╭─ Listed records

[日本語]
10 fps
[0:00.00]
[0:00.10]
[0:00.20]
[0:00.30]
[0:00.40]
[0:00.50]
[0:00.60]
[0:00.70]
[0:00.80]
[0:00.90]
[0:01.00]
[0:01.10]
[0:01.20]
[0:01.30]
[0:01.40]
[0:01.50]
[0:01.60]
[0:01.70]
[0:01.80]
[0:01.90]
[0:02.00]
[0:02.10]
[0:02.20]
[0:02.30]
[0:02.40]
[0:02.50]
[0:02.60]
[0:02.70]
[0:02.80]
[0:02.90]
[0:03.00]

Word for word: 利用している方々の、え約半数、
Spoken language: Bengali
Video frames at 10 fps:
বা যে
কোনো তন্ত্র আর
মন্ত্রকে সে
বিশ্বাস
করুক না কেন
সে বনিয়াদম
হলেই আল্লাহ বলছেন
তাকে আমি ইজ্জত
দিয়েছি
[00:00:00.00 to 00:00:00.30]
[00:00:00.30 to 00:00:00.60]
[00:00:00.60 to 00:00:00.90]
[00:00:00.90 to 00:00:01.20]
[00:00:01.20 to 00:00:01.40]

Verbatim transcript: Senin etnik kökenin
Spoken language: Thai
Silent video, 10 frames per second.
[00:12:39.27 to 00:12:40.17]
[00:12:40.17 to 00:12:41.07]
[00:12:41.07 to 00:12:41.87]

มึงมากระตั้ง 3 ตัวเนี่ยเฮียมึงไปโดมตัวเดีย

╰─

* **What to produce**: Write out each line above containing "Spoken".

* **Task response**:
Spoken language: Bengali
Spoken language: Thai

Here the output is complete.